Antonio López

Personal information
- Full name: Antonio José López Martínez
- Date of birth: 5 September 1989 (age 37)
- Place of birth: Puerto Lumbreras, Spain
- Height: 1.86 m (6 ft 1 in)
- Position: Centre-back

Youth career
- 2004–2008: Valencia

Senior career*
- Years: Team / Apps / (Gls)
- 2008–2010: Valencia B / 1 / (0)
- 2008–2009: → Catarroja (loan) / 15 / (0)
- 2010: → Burjassot (loan) / 13 / (3)
- 2010–2012: Levante B / 33 / (1)
- 2010: Levante / 0 / (0)
- 2012–2013: Hellín / 28 / (2)
- 2013–2014: Jove Español / 31 / (2)
- 2014–2018: Lorca / 73 / (6)
- 2018–2019: Cartagena / 9 / (1)
- 2019–2022: Murcia / 32 / (0)

= Antonio López (footballer, born September 1989) =

Spanish footballer

Antonio José López Martínez (born 5 September 1989) is a Spanish footballer who most recently played for Real Murcia. Mainly a central defender, he can also play as a right-back.

==Career==
Born in Puerto Lumbreras, Murcia, López joined Valencia CF's youth setup in 2004, aged 14. He made his debuts as a senior while on loan at Catarroja CF in the 2008–09 season, in Tercera División.
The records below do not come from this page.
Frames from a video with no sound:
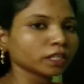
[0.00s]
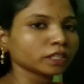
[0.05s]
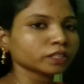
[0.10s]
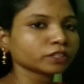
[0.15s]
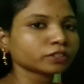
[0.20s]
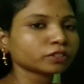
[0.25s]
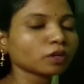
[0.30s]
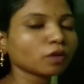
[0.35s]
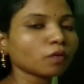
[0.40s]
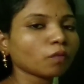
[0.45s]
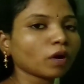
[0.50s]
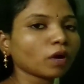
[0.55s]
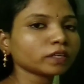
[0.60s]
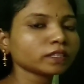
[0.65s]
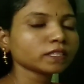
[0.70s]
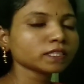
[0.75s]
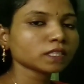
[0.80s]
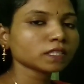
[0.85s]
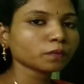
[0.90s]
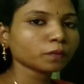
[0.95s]
So what
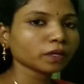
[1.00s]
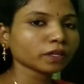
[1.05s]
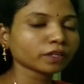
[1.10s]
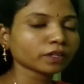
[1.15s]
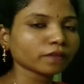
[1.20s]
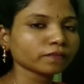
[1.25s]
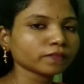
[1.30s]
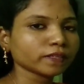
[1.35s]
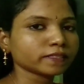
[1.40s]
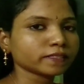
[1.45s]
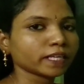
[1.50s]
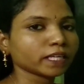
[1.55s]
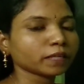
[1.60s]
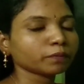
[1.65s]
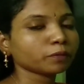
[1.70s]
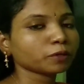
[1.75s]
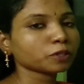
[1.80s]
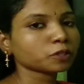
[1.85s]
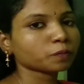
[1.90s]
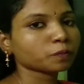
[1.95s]
is the work of the
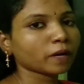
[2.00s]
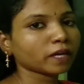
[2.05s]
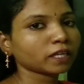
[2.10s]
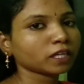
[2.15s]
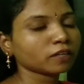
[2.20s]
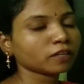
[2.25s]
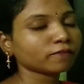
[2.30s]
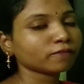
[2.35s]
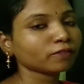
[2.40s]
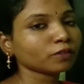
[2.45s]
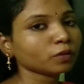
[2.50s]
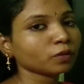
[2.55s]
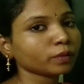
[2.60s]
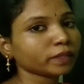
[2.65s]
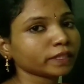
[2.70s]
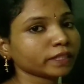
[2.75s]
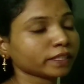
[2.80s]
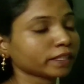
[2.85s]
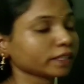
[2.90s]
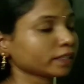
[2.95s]
cerebrospinal
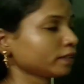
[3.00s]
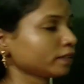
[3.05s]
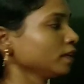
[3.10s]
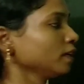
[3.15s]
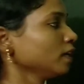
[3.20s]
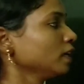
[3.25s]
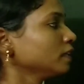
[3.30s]
fluid here?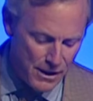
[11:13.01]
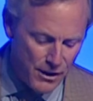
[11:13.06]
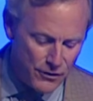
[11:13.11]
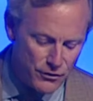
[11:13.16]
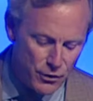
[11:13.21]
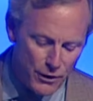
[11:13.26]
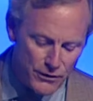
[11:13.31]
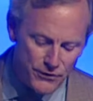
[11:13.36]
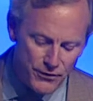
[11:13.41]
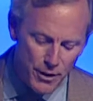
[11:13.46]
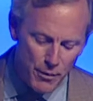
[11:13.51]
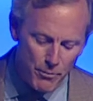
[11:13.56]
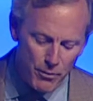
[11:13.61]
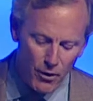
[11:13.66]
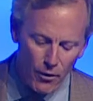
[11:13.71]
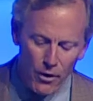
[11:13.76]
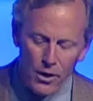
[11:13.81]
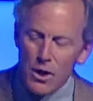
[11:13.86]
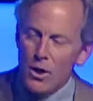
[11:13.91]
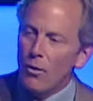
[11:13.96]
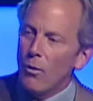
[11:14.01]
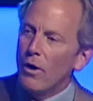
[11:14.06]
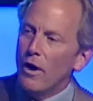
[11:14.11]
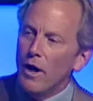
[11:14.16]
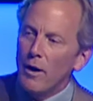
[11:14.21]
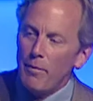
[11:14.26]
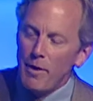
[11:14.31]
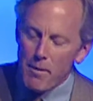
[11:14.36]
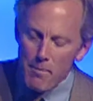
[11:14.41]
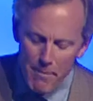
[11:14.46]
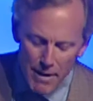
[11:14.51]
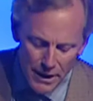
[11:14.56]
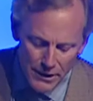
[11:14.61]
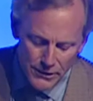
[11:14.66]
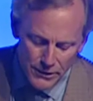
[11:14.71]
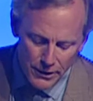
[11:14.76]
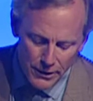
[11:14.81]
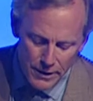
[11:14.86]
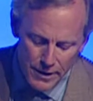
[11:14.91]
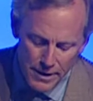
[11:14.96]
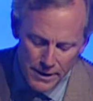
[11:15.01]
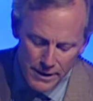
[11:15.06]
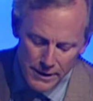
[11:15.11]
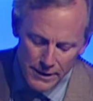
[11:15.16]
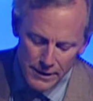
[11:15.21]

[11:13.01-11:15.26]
So it's simple. We're going to be measuredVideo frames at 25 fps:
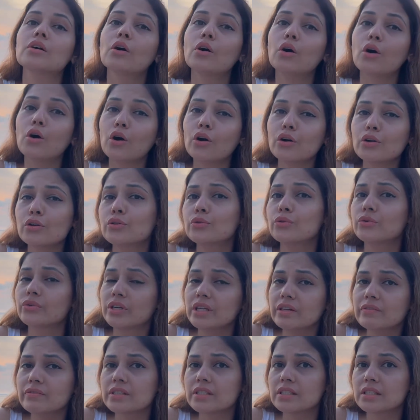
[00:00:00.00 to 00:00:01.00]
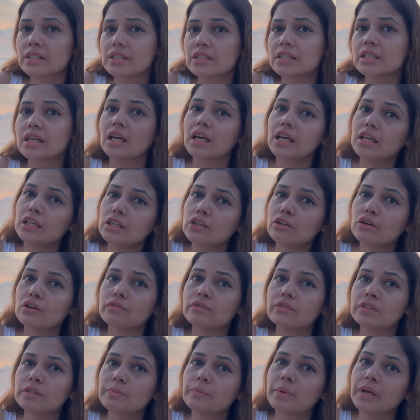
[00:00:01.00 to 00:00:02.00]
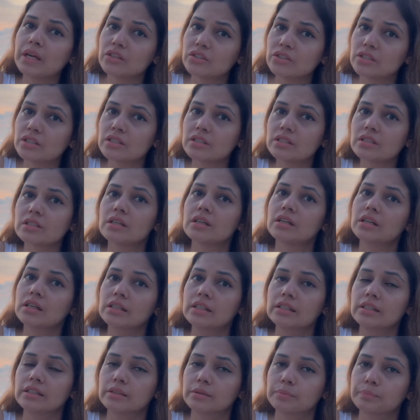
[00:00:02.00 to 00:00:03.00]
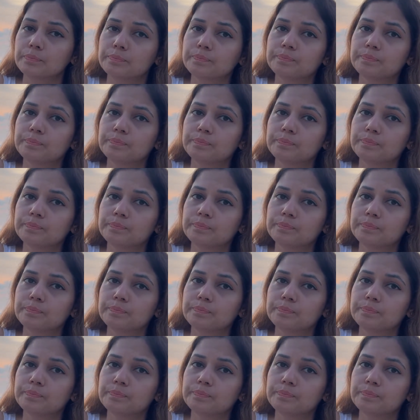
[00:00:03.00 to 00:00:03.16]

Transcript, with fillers: or to revisit any of the pages earlier.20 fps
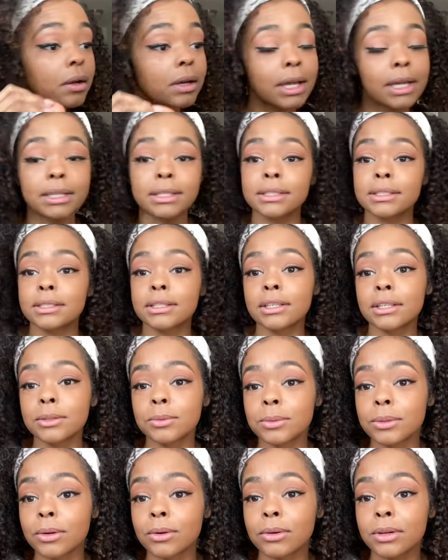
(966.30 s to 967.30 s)
That's as good as
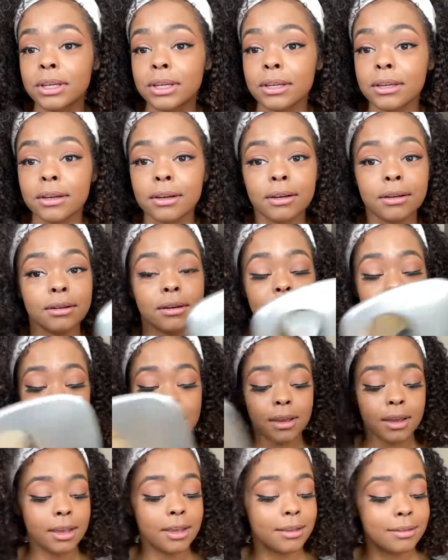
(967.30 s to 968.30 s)
we're gonna get, y'all.
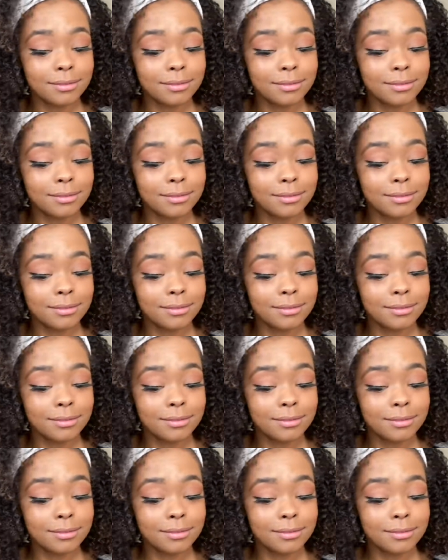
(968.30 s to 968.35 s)
Okay.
After a loan stint at Burjassot CF, López moved to another reserve team, Levante UD B also in the fourth level. On 27 October 2010, he made his debut with the latter's main squad, playing the full 90 minutes in a 3–2 Copa del Rey away win against Xerez CD.

López subsequently struggled with injuries, and left the club in 2012. He subsequently joined Bakú Hellín Deportivo also in the fourth division.

In the 2013 summer López joined Hércules CF, being assigned to FC Jove Español San Vicente, the club's farm team. On 3 August 2014 he moved to Segunda División B side La Hoya Lorca CF.

López achieved promotion to the second division in 2017, with his club now named Lorca FC. He scored his first professional goal on 1 April 2018, netting his team's second in a 3–2 home win against Granada CF.

On 15 July 2018, López joined FC Cartagena still in the third division. On 3 July 2019, López signed a one-year deal with Real Murcia.